Of course, there are existing beauty products available to buy from mainstream brands that are also considered suitable. But finding out which can take a great deal of detective work and patience, scouring counters and aisles – and the small print on the back of packaging – with a fine tooth comb. For Passover 2020, Kosher.org.uk published an updated list of lip products that are permissible for Passover – including those from Clinique, Esteée Lauder, L’Oréal, and Rimmel. But as Doree Lewak quipped in a 2011 Huffington Post article: “... it probably took the Israelites less time to cross the desert than it did for a religious Jew to determine if her Lancôme liquid face cream is kosher or not.” Which is perhaps why a beauty brand such as Kelman’s has gained worldwide traction in Orthodox communities. 

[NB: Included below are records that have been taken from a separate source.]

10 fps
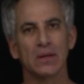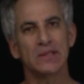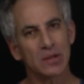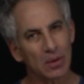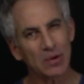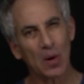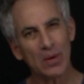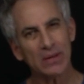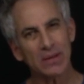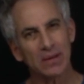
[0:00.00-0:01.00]
You see where I'm
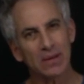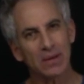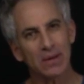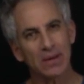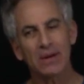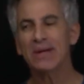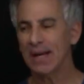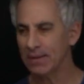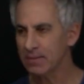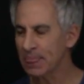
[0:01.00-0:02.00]
going?
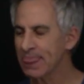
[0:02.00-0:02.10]
Okay.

There are times when rabbinical laws have been altered to make things a lot easier for observant women, and to keep up with changing beauty technology. In Unorthodox, you may recall the scene in which the lead character Esty takes a ritual bath. This bath is called a mikveh, and is used by men and women to achieve ritual purity. Your whole body must be entirely clean, which is why we see Esty taking such a meticulous shower before dipping herself into the water of the mikveh. Wearing make-up in the mikveh is not allowed, and neither is nail varnish. 

Esther Goldstein, an observant woman based in London, used to live in Manchester among a Hasdic community, and dresses in accordance with the Jewish laws of modesty, known as tznius. But this doesn’t stop her getting her nails done. Goldstein explains that the development of gel nail polish meant that new rules for entering the mikveh had to be written up. “Many women in Israel were having gel polishes put on, the Rabbonim decided that if you wore gel you could have your nails painted 24-hours before going into the mikveh – it can’t be chipped or growing out in any way.” The reason for this being that the gel polish would then be considered ‘as one’ with your body, rather than a foreign entity. 

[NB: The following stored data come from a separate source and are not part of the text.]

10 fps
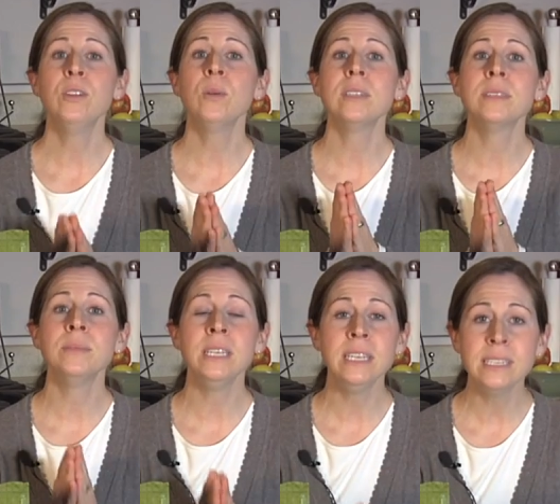you want some
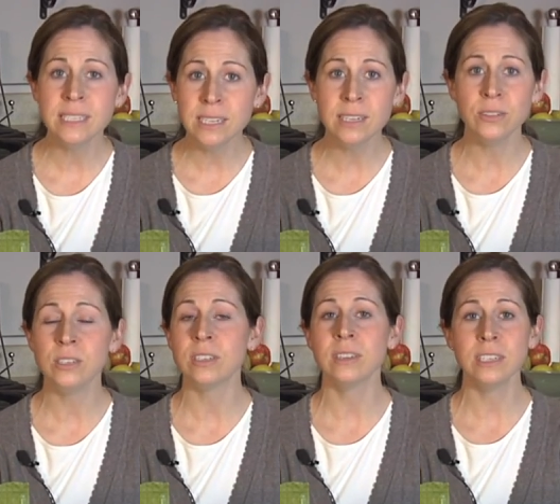easy,
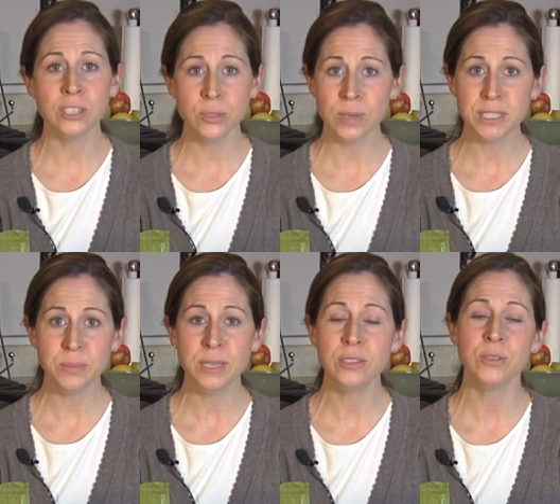delicious
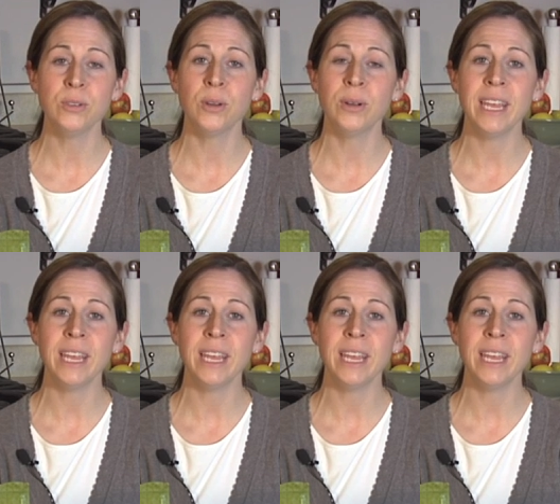recipes, you can go to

With shows such as Unorthodox piquing secular interest in observant Jewish culture, kosher beauty is surely a topic that is set to be explored further. “But I don’t think the kosher market will follow crazy trends,” says Shaindy Kelman. “Going with a brighter lipstick or shadow will be the most dramatic. Orthodox women want to improve our features, not to add drama.”

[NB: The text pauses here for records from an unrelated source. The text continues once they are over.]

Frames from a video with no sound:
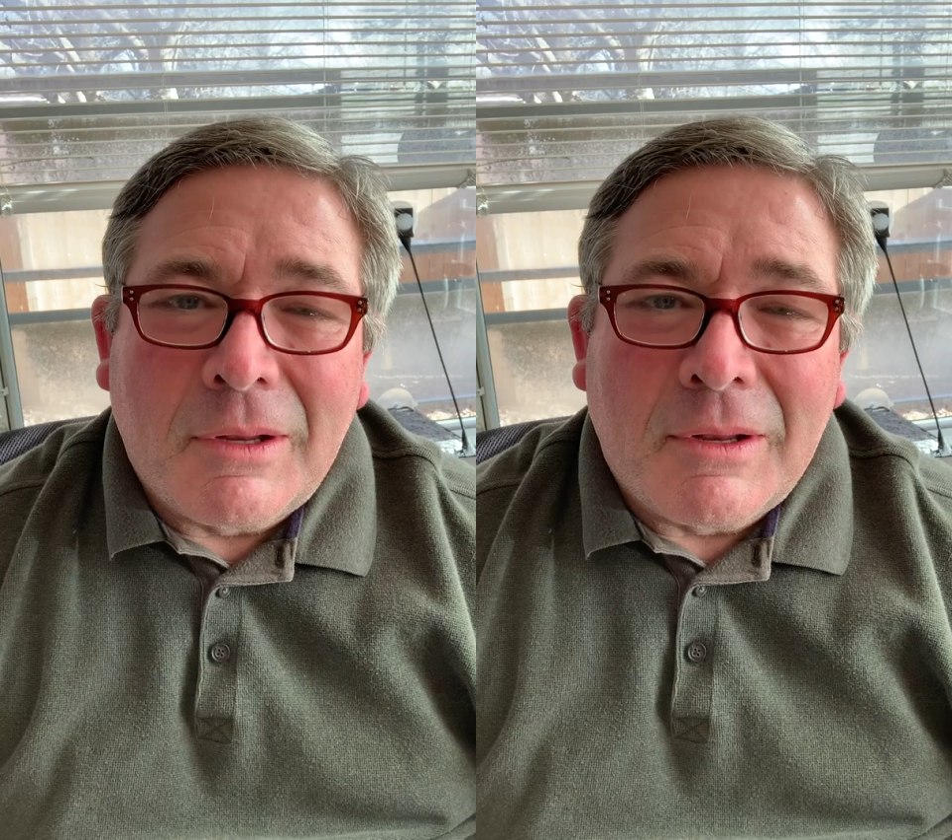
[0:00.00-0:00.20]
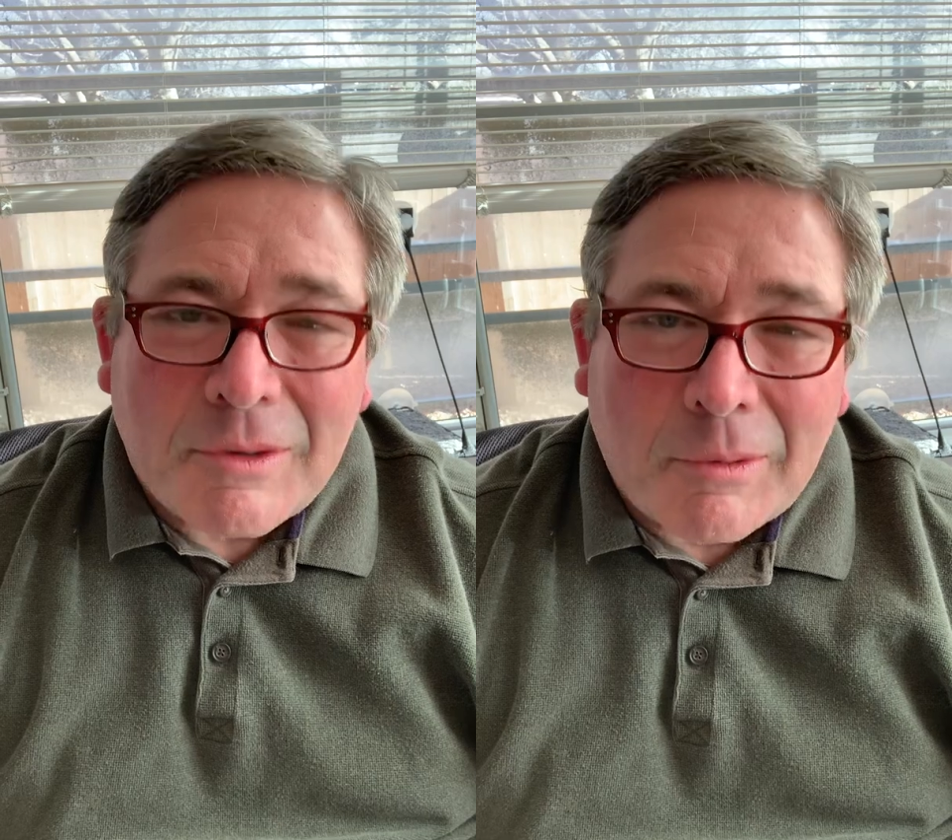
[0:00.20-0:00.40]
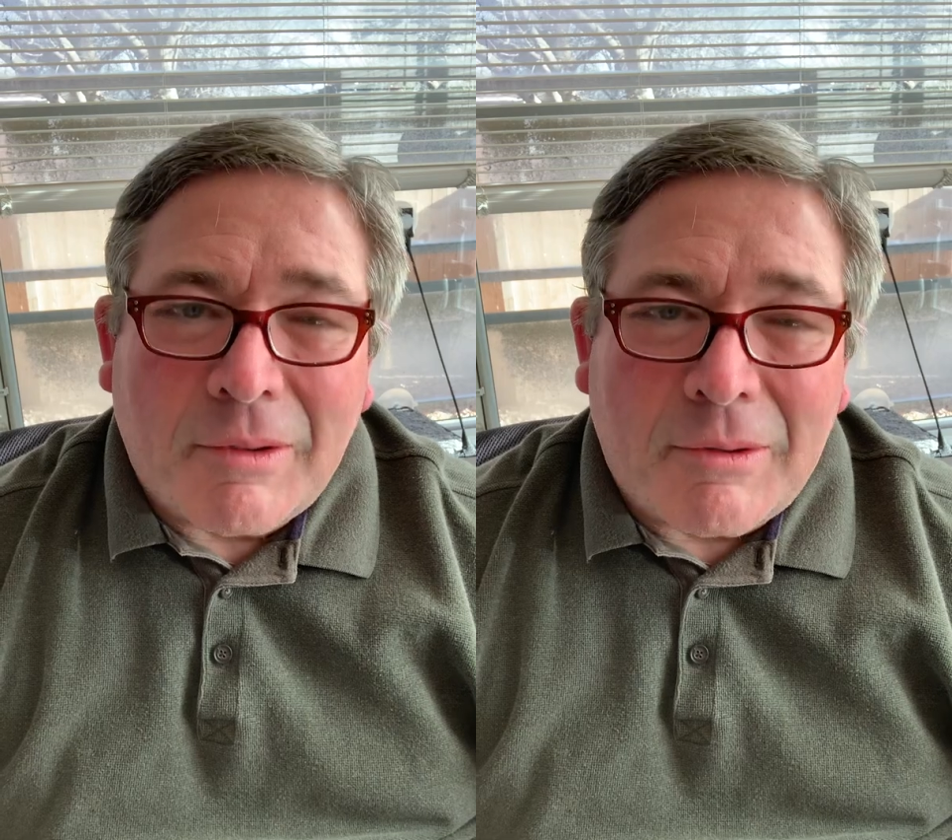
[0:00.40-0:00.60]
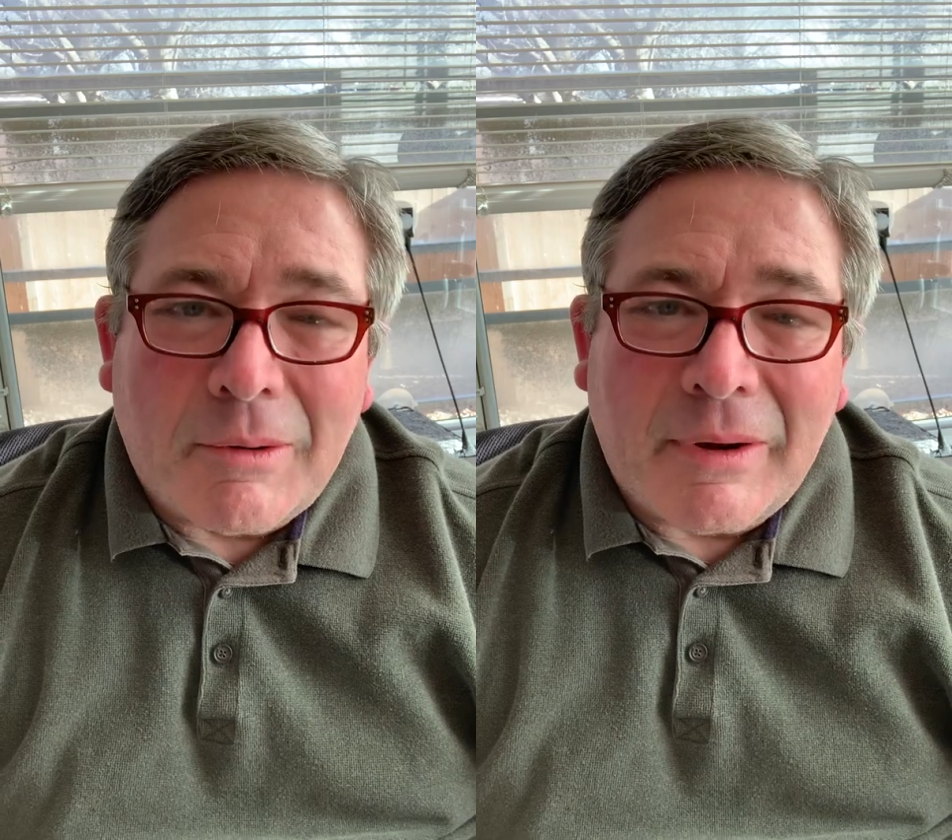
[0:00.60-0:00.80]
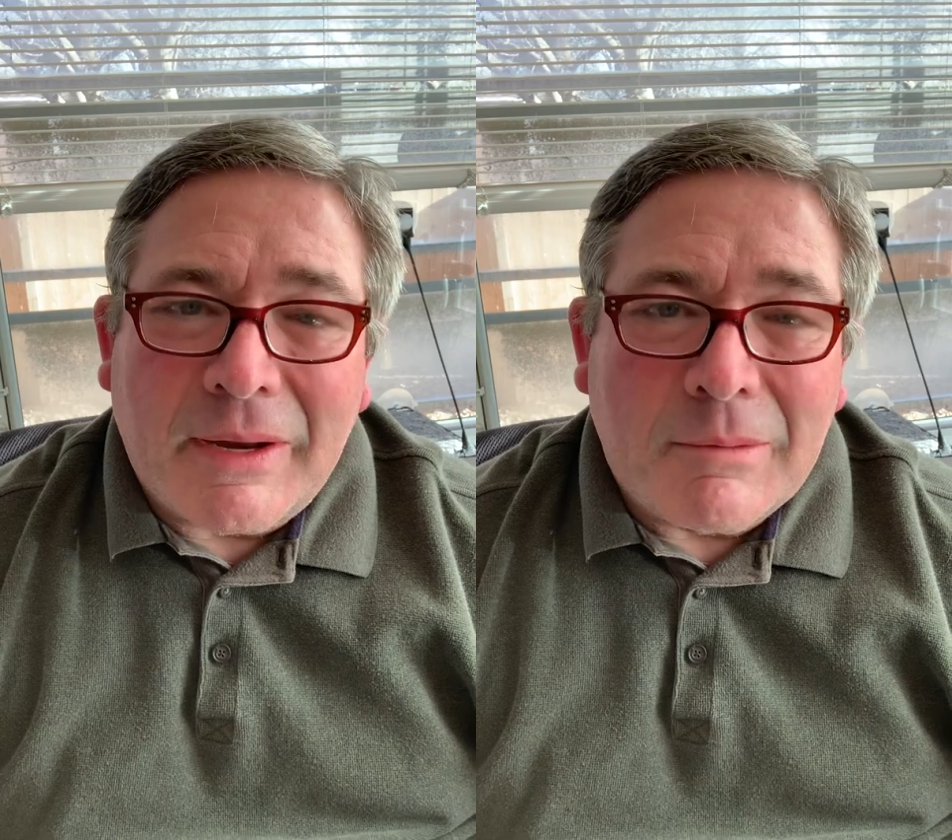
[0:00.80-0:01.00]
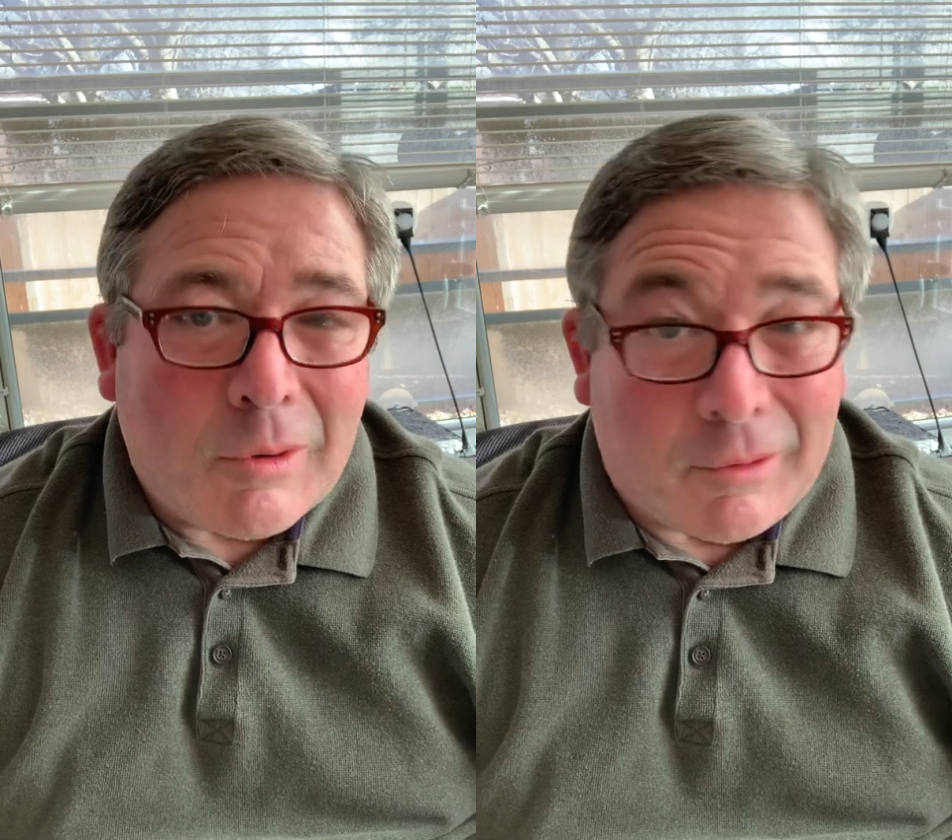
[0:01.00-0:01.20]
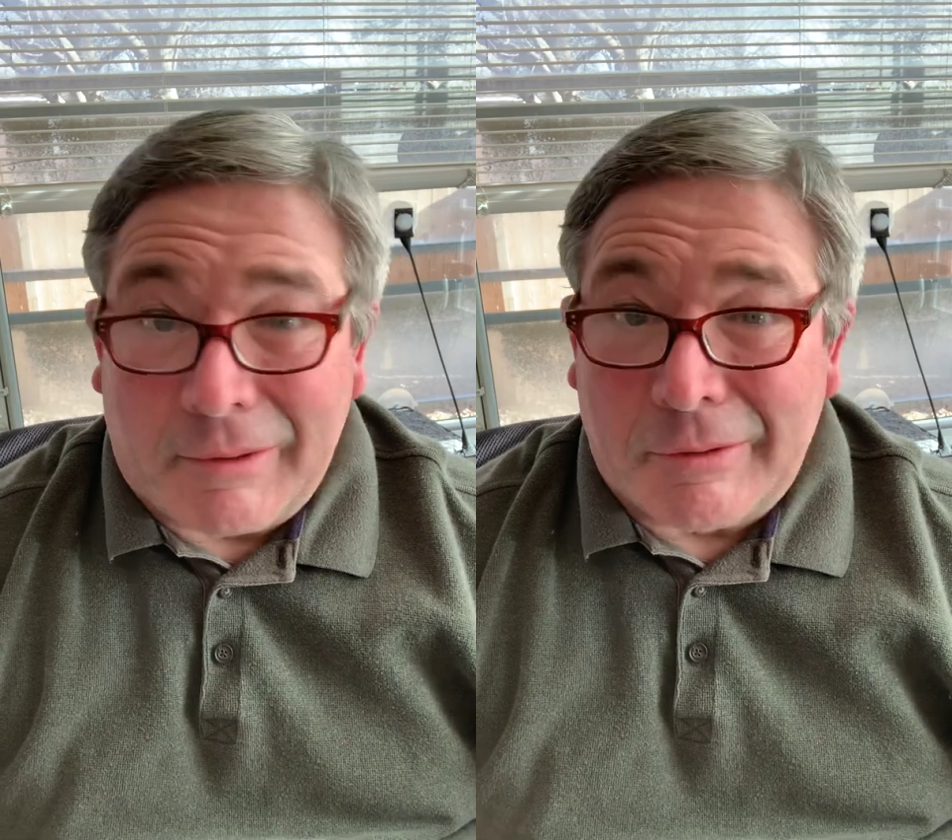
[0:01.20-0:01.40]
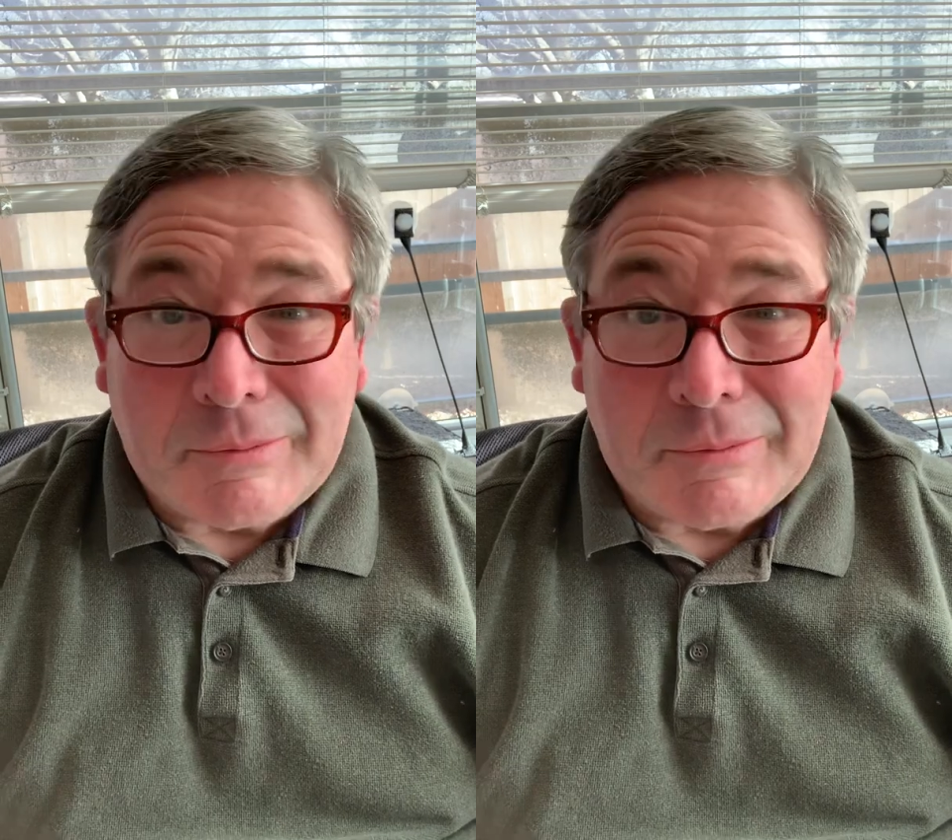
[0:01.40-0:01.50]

your authority or your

“With parallels to be drawn between halal and kosher beauty – in that the use of vegan, organic, clean, and ethically formulated products are favoured – there is a huge opportunity for existing and fledgling brands to speak to the needs of observant Jewish women”

With parallels to be drawn between halal and kosher beauty – in that the use of vegan, organic, clean, and ethically formulated products are favoured – there is a huge opportunity for existing and fledgling brands to speak to the needs of observant Jewish women. Tamina Begum notes that the beauty sector catering to a Muslim market is predicted to be worth $52.2 billion by 2025, and recent agency report on the future of beauty published in February this year stated that 58 per cent of Gen-Z consumers would purchase a product because it contained natural ingredients

Whether we’ll be getting a kosher Glossier any time soon is another matter. But it will be interesting to see if future Gen-Z beauty moguls will consider the inclusion of beauty products that appeal to an observant Jewish audience – and, how it will be done.